* [Exercise data]:
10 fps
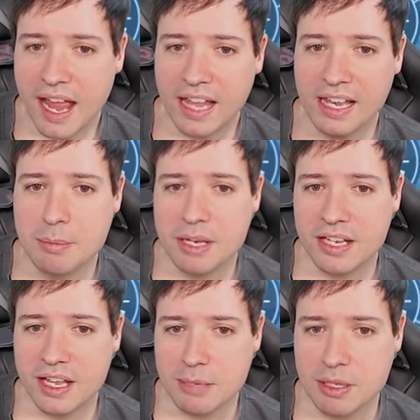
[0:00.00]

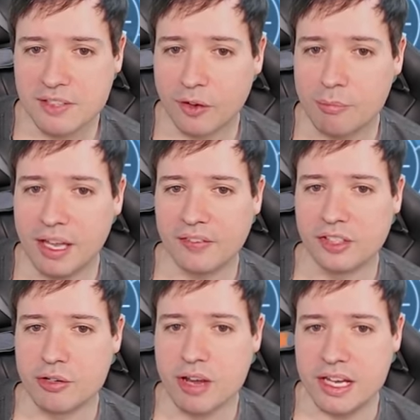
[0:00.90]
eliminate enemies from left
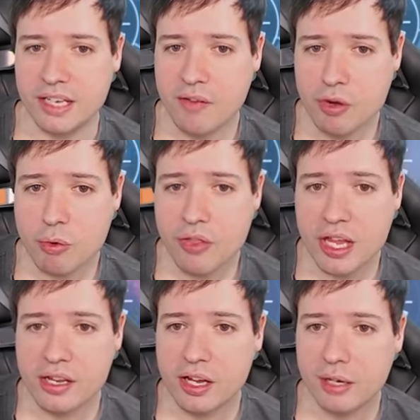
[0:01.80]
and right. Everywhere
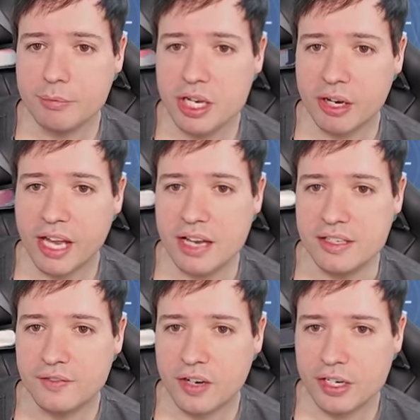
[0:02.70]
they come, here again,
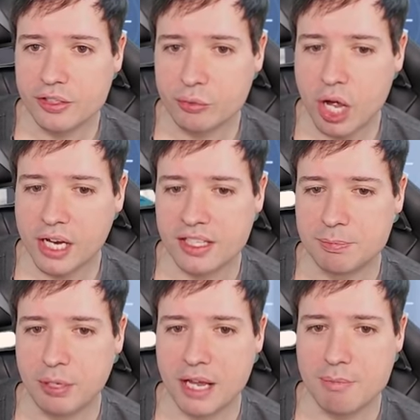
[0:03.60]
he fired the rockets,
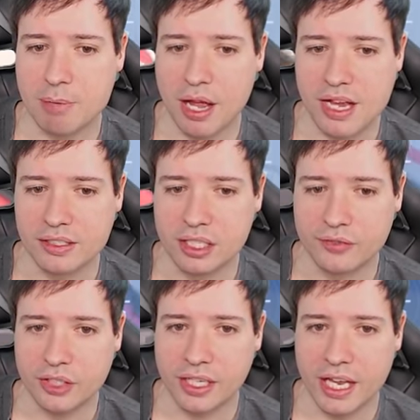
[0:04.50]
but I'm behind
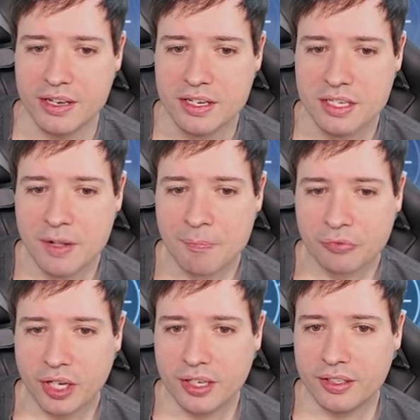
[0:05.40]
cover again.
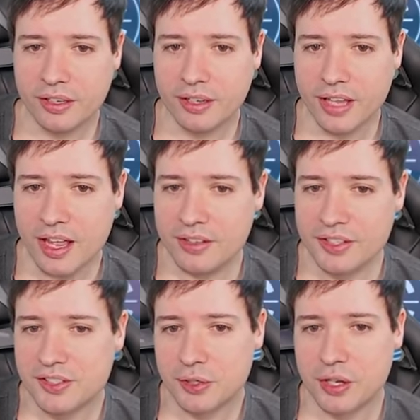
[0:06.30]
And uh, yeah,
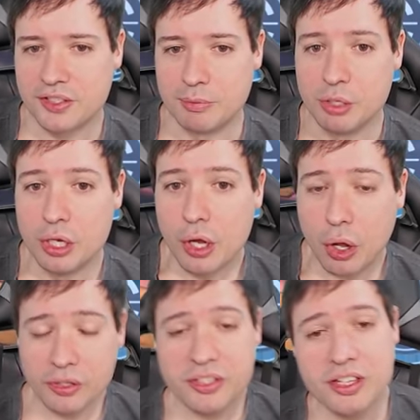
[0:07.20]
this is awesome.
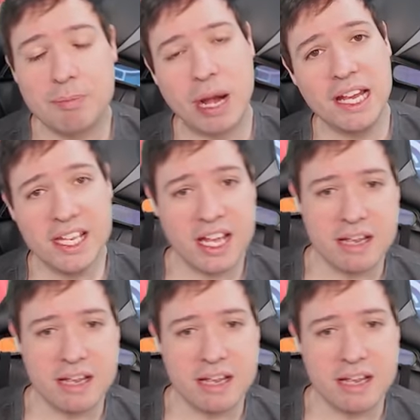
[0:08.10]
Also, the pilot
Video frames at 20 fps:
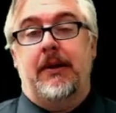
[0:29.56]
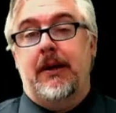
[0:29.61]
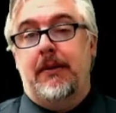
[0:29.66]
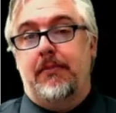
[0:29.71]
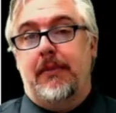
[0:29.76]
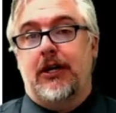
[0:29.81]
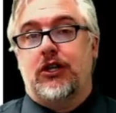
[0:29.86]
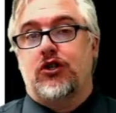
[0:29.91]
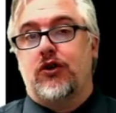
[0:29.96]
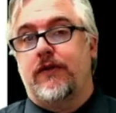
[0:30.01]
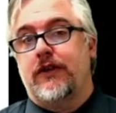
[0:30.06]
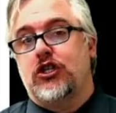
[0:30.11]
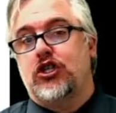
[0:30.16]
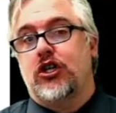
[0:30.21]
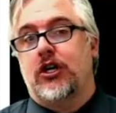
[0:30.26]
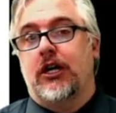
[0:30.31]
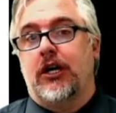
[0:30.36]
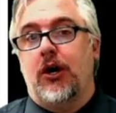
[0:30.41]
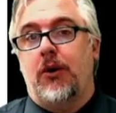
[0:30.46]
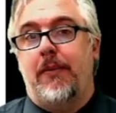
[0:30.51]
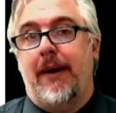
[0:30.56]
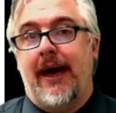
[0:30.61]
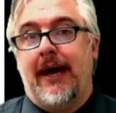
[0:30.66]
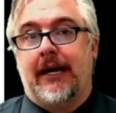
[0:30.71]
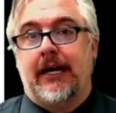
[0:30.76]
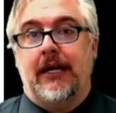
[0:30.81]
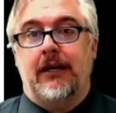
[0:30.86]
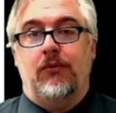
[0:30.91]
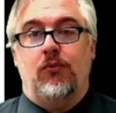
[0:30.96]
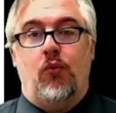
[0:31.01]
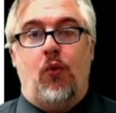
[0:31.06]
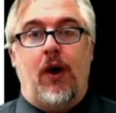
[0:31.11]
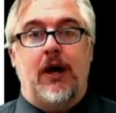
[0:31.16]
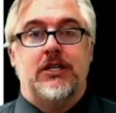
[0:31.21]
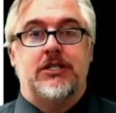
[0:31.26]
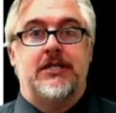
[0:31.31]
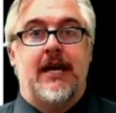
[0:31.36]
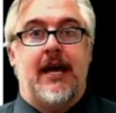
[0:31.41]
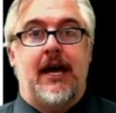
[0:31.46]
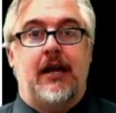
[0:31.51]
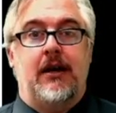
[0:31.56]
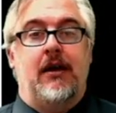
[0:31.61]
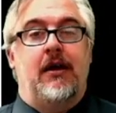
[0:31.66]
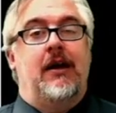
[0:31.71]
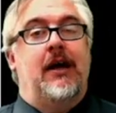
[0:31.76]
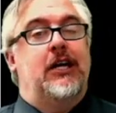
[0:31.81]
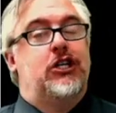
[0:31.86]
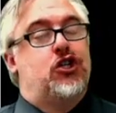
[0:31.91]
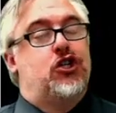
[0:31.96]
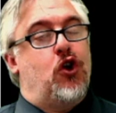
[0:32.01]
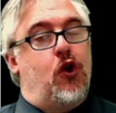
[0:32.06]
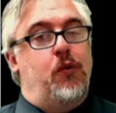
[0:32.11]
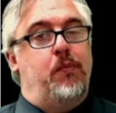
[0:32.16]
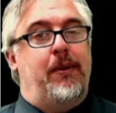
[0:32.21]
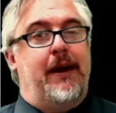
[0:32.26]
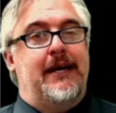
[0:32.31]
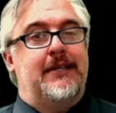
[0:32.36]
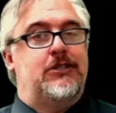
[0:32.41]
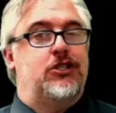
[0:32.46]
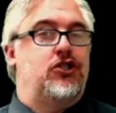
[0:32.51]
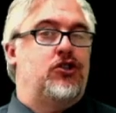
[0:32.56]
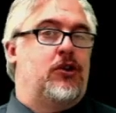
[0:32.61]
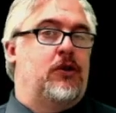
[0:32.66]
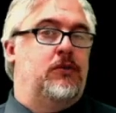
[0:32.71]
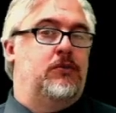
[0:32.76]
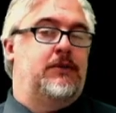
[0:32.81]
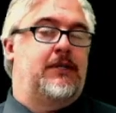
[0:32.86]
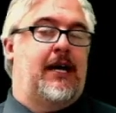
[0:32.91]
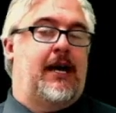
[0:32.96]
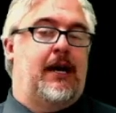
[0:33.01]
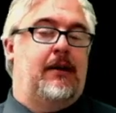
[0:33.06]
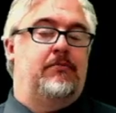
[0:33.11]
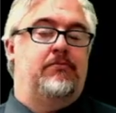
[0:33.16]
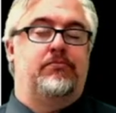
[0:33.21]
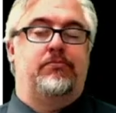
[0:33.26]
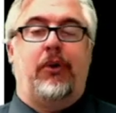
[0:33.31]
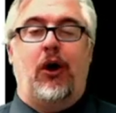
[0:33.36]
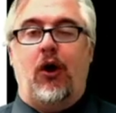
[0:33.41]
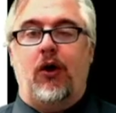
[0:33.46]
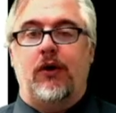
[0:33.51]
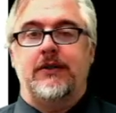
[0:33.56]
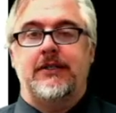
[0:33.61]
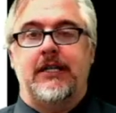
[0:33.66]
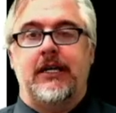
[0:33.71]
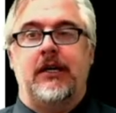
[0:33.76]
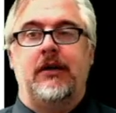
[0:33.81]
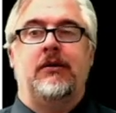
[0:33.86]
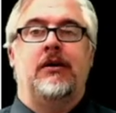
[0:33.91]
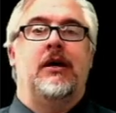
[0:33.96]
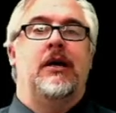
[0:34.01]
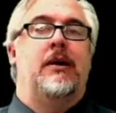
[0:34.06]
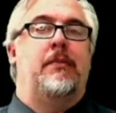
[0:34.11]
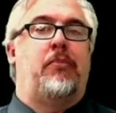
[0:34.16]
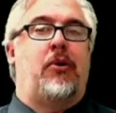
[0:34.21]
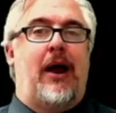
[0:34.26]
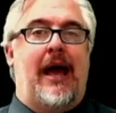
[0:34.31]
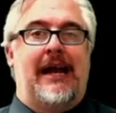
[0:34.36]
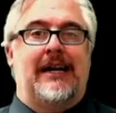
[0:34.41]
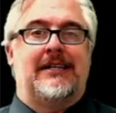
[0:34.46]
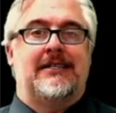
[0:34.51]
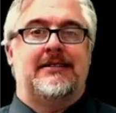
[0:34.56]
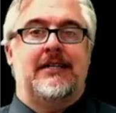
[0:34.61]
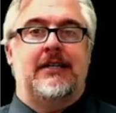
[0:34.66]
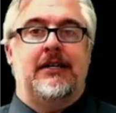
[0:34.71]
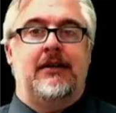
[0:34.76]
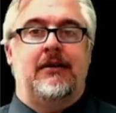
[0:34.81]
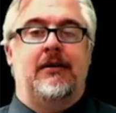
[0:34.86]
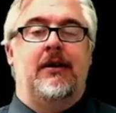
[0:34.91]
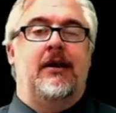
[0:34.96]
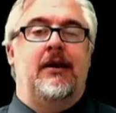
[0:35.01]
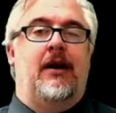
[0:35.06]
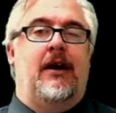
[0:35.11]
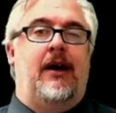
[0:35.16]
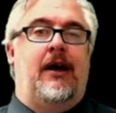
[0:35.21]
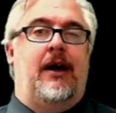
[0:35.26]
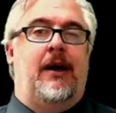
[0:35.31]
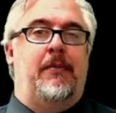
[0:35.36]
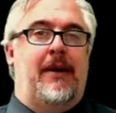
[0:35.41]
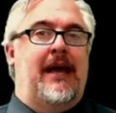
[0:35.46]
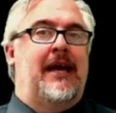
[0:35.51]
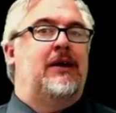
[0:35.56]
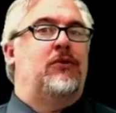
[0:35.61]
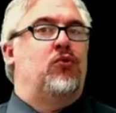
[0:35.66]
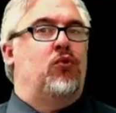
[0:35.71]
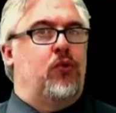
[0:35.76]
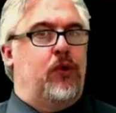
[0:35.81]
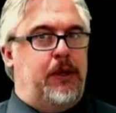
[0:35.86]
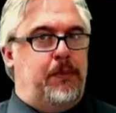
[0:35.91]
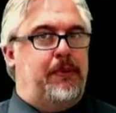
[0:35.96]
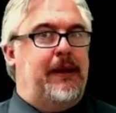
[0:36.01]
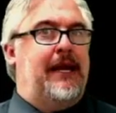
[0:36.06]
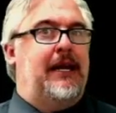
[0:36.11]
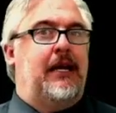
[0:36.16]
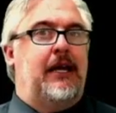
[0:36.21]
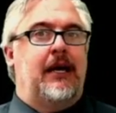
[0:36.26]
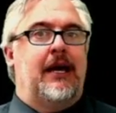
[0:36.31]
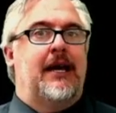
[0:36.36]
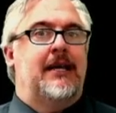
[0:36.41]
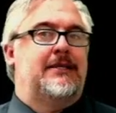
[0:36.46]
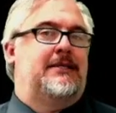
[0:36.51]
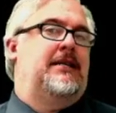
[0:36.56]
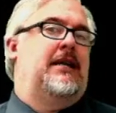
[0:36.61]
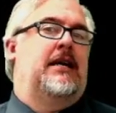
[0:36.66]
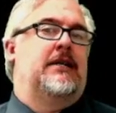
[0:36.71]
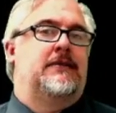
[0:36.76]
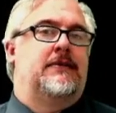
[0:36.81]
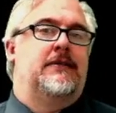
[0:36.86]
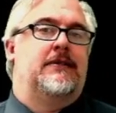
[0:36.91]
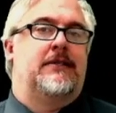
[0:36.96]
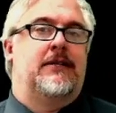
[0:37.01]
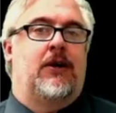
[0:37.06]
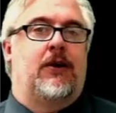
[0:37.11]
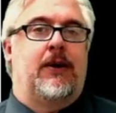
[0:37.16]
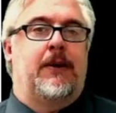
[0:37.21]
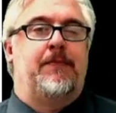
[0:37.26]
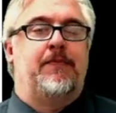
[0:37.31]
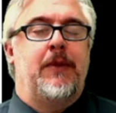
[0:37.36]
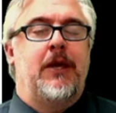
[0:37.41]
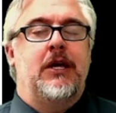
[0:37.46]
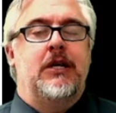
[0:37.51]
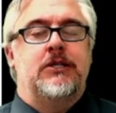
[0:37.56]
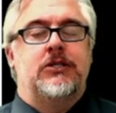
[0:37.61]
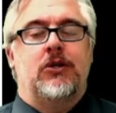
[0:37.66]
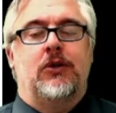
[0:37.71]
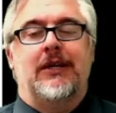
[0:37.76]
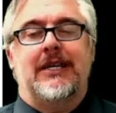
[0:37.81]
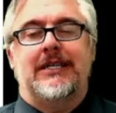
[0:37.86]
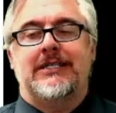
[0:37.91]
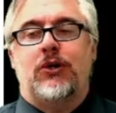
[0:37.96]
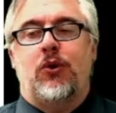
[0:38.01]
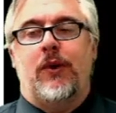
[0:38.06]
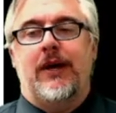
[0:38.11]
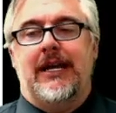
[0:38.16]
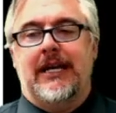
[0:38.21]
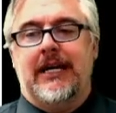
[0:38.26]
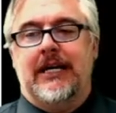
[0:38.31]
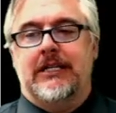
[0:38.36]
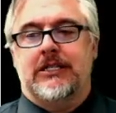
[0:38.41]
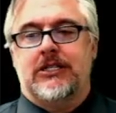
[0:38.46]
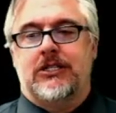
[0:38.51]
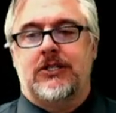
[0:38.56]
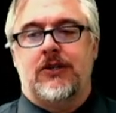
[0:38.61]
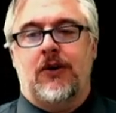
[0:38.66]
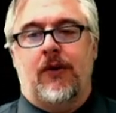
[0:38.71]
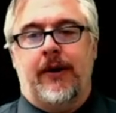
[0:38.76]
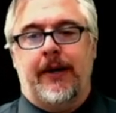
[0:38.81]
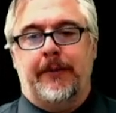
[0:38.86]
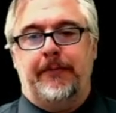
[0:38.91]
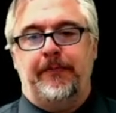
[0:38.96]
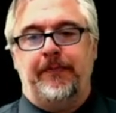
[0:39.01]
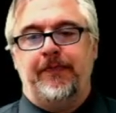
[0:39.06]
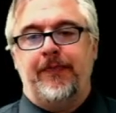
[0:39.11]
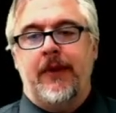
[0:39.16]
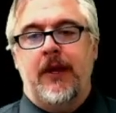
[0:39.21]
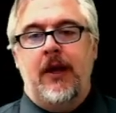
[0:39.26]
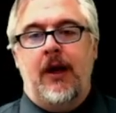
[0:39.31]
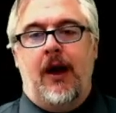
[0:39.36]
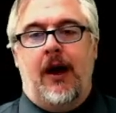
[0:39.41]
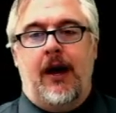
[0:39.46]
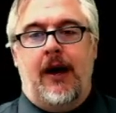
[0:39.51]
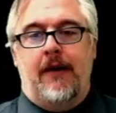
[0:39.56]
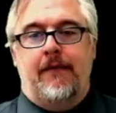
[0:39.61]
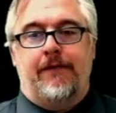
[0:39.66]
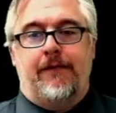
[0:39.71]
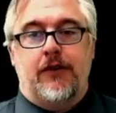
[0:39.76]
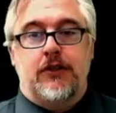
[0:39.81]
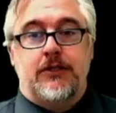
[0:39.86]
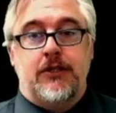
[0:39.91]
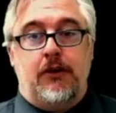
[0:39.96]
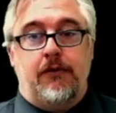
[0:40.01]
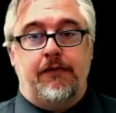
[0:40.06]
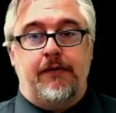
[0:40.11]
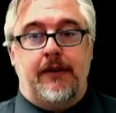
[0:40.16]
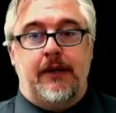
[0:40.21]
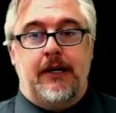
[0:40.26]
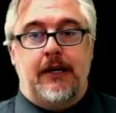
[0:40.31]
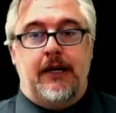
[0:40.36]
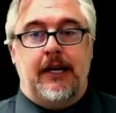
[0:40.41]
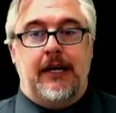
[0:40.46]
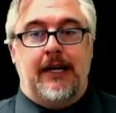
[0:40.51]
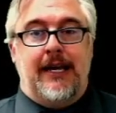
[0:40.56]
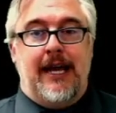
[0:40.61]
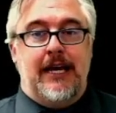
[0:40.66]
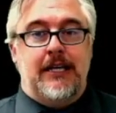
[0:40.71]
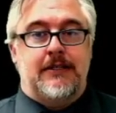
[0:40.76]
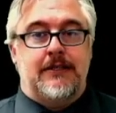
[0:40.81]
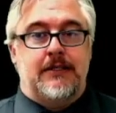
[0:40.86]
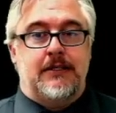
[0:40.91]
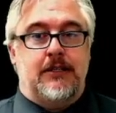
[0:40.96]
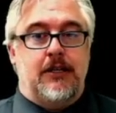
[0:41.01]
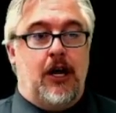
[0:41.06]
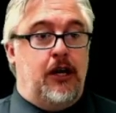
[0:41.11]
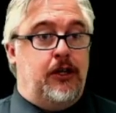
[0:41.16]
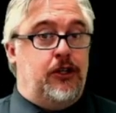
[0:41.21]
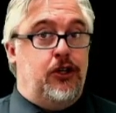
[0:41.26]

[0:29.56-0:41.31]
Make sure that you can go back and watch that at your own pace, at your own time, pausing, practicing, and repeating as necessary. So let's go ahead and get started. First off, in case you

* [Exercise instructions]: Leaving out the pictures, reproduce the whole listing above exactly.

* [Answer section]:
10 fps
[0:00.00]

[0:00.90]
eliminate enemies from left
[0:01.80]
and right. Everywhere
[0:02.70]
they come, here again,
[0:03.60]
he fired the rockets,
[0:04.50]
but I'm behind
[0:05.40]
cover again.
[0:06.30]
And uh, yeah,
[0:07.20]
this is awesome.
[0:08.10]
Also, the pilot
Video frames at 20 fps:
[0:29.56]
[0:29.61]
[0:29.66]
[0:29.71]
[0:29.76]
[0:29.81]
[0:29.86]
[0:29.91]
[0:29.96]
[0:30.01]
[0:30.06]
[0:30.11]
[0:30.16]
[0:30.21]
[0:30.26]
[0:30.31]
[0:30.36]
[0:30.41]
[0:30.46]
[0:30.51]
[0:30.56]
[0:30.61]
[0:30.66]
[0:30.71]
[0:30.76]
[0:30.81]
[0:30.86]
[0:30.91]
[0:30.96]
[0:31.01]
[0:31.06]
[0:31.11]
[0:31.16]
[0:31.21]
[0:31.26]
[0:31.31]
[0:31.36]
[0:31.41]
[0:31.46]
[0:31.51]
[0:31.56]
[0:31.61]
[0:31.66]
[0:31.71]
[0:31.76]
[0:31.81]
[0:31.86]
[0:31.91]
[0:31.96]
[0:32.01]
[0:32.06]
[0:32.11]
[0:32.16]
[0:32.21]
[0:32.26]
[0:32.31]
[0:32.36]
[0:32.41]
[0:32.46]
[0:32.51]
[0:32.56]
[0:32.61]
[0:32.66]
[0:32.71]
[0:32.76]
[0:32.81]
[0:32.86]
[0:32.91]
[0:32.96]
[0:33.01]
[0:33.06]
[0:33.11]
[0:33.16]
[0:33.21]
[0:33.26]
[0:33.31]
[0:33.36]
[0:33.41]
[0:33.46]
[0:33.51]
[0:33.56]
[0:33.61]
[0:33.66]
[0:33.71]
[0:33.76]
[0:33.81]
[0:33.86]
[0:33.91]
[0:33.96]
[0:34.01]
[0:34.06]
[0:34.11]
[0:34.16]
[0:34.21]
[0:34.26]
[0:34.31]
[0:34.36]
[0:34.41]
[0:34.46]
[0:34.51]
[0:34.56]
[0:34.61]
[0:34.66]
[0:34.71]
[0:34.76]
[0:34.81]
[0:34.86]
[0:34.91]
[0:34.96]
[0:35.01]
[0:35.06]
[0:35.11]
[0:35.16]
[0:35.21]
[0:35.26]
[0:35.31]
[0:35.36]
[0:35.41]
[0:35.46]
[0:35.51]
[0:35.56]
[0:35.61]
[0:35.66]
[0:35.71]
[0:35.76]
[0:35.81]
[0:35.86]
[0:35.91]
[0:35.96]
[0:36.01]
[0:36.06]
[0:36.11]
[0:36.16]
[0:36.21]
[0:36.26]
[0:36.31]
[0:36.36]
[0:36.41]
[0:36.46]
[0:36.51]
[0:36.56]
[0:36.61]
[0:36.66]
[0:36.71]
[0:36.76]
[0:36.81]
[0:36.86]
[0:36.91]
[0:36.96]
[0:37.01]
[0:37.06]
[0:37.11]
[0:37.16]
[0:37.21]
[0:37.26]
[0:37.31]
[0:37.36]
[0:37.41]
[0:37.46]
[0:37.51]
[0:37.56]
[0:37.61]
[0:37.66]
[0:37.71]
[0:37.76]
[0:37.81]
[0:37.86]
[0:37.91]
[0:37.96]
[0:38.01]
[0:38.06]
[0:38.11]
[0:38.16]
[0:38.21]
[0:38.26]
[0:38.31]
[0:38.36]
[0:38.41]
[0:38.46]
[0:38.51]
[0:38.56]
[0:38.61]
[0:38.66]
[0:38.71]
[0:38.76]
[0:38.81]
[0:38.86]
[0:38.91]
[0:38.96]
[0:39.01]
[0:39.06]
[0:39.11]
[0:39.16]
[0:39.21]
[0:39.26]
[0:39.31]
[0:39.36]
[0:39.41]
[0:39.46]
[0:39.51]
[0:39.56]
[0:39.61]
[0:39.66]
[0:39.71]
[0:39.76]
[0:39.81]
[0:39.86]
[0:39.91]
[0:39.96]
[0:40.01]
[0:40.06]
[0:40.11]
[0:40.16]
[0:40.21]
[0:40.26]
[0:40.31]
[0:40.36]
[0:40.41]
[0:40.46]
[0:40.51]
[0:40.56]
[0:40.61]
[0:40.66]
[0:40.71]
[0:40.76]
[0:40.81]
[0:40.86]
[0:40.91]
[0:40.96]
[0:41.01]
[0:41.06]
[0:41.11]
[0:41.16]
[0:41.21]
[0:41.26]

[0:29.56-0:41.31]
Make sure that you can go back and watch that at your own pace, at your own time, pausing, practicing, and repeating as necessary. So let's go ahead and get started. First off, in case you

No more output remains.